One of the biggest cash flow killers in property management is tenant turnover.
When a tenant moves out of your rental property, not only do you miss out on monthly rental income from the unoccupied unit, but the costs continue to add up when you factor in the additional steps it takes to get your newly vacated unit rented again.
Costs Associated with Tenant Turnover:
Administration Costs – Time is money in most industries, and property management is no exception. When it comes to budgeting tenant turnover, you need to factor in the administrative time it takes to market your newly vacant property, process move-out paperwork, coordinate repairs and cleaning services, screen new applicants and process lease agreements for future tenants.
Marketing Costs – Sometimes a simple online listing is all it takes to get your vacant unit rented fast. But in a slower market, advertising your property can involve signs, flyers, or print ads, all of which will contribute to your bottom line.
Showing Costs – For serious prospects that want to visit your listed property, you will need to schedule time out of your day to present the vacant unit in person. If you live far away from your rental property, showing your unit in person can get expensive when you factor in traveling expenses.
Application Processing – Property managers and landlords should always approve rental applicants after reviewing tenant screening reports to discover an applicant’s financial responsibility, job stability, law abiding behavior and rental history. Credit, criminal, and eviction reports all cost money, which can be deferred to the applicant, but they involve time to review in order to make the best approval decision.
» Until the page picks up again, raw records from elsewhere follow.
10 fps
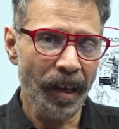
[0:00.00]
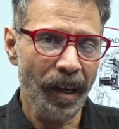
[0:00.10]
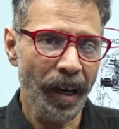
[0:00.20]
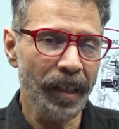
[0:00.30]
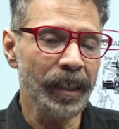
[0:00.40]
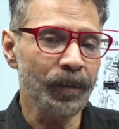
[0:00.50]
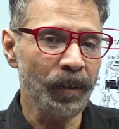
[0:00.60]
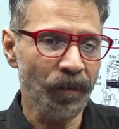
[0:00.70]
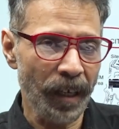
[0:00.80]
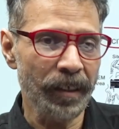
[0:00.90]
And this we
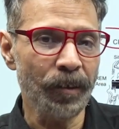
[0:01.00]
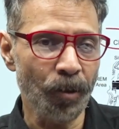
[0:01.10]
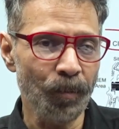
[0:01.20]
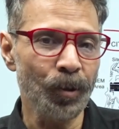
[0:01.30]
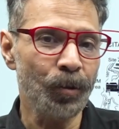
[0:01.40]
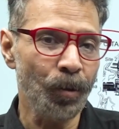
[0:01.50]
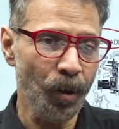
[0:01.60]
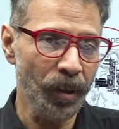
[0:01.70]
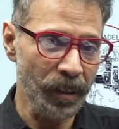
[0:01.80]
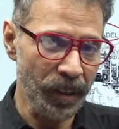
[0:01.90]
find in almost
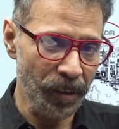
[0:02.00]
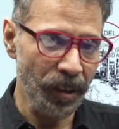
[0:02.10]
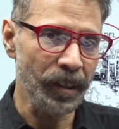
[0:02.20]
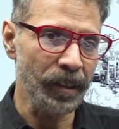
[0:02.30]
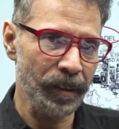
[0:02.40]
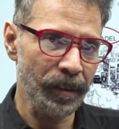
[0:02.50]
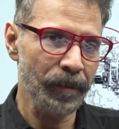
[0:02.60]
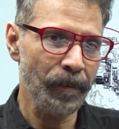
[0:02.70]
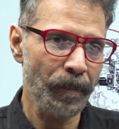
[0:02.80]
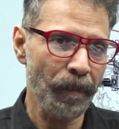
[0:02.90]
all the cities,
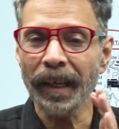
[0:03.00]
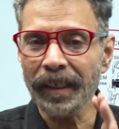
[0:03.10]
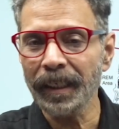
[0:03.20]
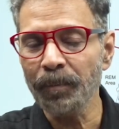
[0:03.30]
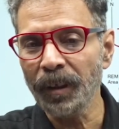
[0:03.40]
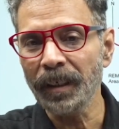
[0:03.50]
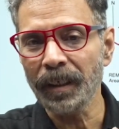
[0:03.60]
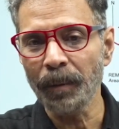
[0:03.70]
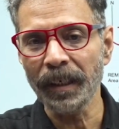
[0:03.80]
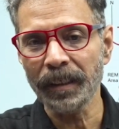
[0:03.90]
excepting
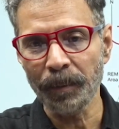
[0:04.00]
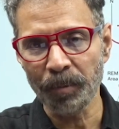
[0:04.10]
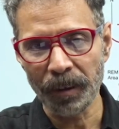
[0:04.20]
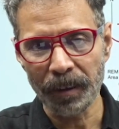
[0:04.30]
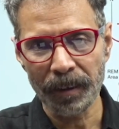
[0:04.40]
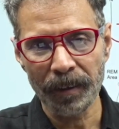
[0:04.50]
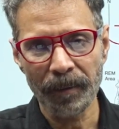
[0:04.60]
some exceptions.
Cleaning Costs – Despite your tenants’ best efforts, they might not be able to get your property back to the level of cleanliness you require for the next tenant. Even if you use their security deposit to cover the cost of cleaning and repairs, there might be extra expenses that go beyond the deposit that will come out of your pocket. If the vacating tenant has lived in the property long enough, some of restoration expenses will not be covered by the security deposit at all.
Repair Costs – Once a tenant vacates the home, you have the opportunity to conduct a thorough inspection which may reveal some home maintenance repairs that must be handled before the next tenant moves in. Not only will repairs cost you money, but the longer it takes to get the property market ready, the longer you will be without rental income.
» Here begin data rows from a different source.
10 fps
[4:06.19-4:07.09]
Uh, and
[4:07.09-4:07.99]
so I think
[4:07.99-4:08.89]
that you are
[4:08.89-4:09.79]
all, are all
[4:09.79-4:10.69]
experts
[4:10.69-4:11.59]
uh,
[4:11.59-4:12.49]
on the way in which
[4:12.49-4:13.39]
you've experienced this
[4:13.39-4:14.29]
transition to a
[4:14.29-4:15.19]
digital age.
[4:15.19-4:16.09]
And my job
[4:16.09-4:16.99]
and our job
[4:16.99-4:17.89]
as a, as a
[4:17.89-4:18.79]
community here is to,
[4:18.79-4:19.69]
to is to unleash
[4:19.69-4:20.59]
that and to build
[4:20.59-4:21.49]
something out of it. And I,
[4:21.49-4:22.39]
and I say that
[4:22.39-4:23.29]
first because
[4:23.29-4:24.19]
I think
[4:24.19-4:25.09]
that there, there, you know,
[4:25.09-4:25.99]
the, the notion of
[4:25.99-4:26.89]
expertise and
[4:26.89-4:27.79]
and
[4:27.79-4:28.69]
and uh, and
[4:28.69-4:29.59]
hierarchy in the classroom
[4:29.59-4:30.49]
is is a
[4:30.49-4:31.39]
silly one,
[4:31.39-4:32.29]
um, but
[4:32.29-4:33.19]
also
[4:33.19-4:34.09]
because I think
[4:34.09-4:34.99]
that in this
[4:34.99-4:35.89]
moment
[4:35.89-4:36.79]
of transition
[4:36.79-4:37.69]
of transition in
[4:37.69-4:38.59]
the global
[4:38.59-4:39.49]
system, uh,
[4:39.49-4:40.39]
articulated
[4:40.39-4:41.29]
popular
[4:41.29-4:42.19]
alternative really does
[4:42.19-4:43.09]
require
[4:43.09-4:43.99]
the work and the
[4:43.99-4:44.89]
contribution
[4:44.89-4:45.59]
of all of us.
Lost Income – Without steady income coming in from regular rental payments, you will notice a hit to your bank account, that will continue to add up the longer your property sits vacant. This is will be especially noticeable if you are relying on rental income to cover a mortgage payment on the property.
Save Money During Tenant Turnover
Although tenant turnover is unavoidable in this industry, there are some steps you can take to manage the transition and keep costs at a minimum.
Start marketing the vacant property early – As soon as your current tenant gives notice about their intent to move, start looking for a new tenant. In a perfect world, you will have a new tenant ready to move in as soon as the current one moves out.
Minimize in-person showings – Only show the property to serious applicants, and try to get some initial screening questions out of the way in a phone interview, by asking some qualifying questions about income and job stability. You can also host an open house to show the property to multiple prospects at once.
Do a move-out inspection prior to your tenant vacating the unit. Set up a time to do a walk-through with your tenant so you can point out areas that need to be cleaned or fixed by your tenant. This step will help your tenants take an active approach to getting the property back to the condition it was when they moved in. You can also take this time to make a note of what additional maintenance you will need to do once the unit is vacant.
Reduce Tenant Turnover – The simple solution for avoiding tenant turnover is prevention. While you won’t be able to stop a tenant from moving out of town for a new job or to be closer to family, preventing local moves is the best way to keep vacancies at a minimum. Maintain a positive landlord-tenant relationship with good communication and timely response to tenant requests. Keep your rent priced at a fair market value and keep up on maintenance and property features.
Best case scenario, you will find a long-term, reliable tenant who pays rent on time and takes care of the property, with no intention of moving. But if one of your tenants does decide to move out, understanding the true cost of tenant turnover will help you budget your expenses and manage the process more efficiently.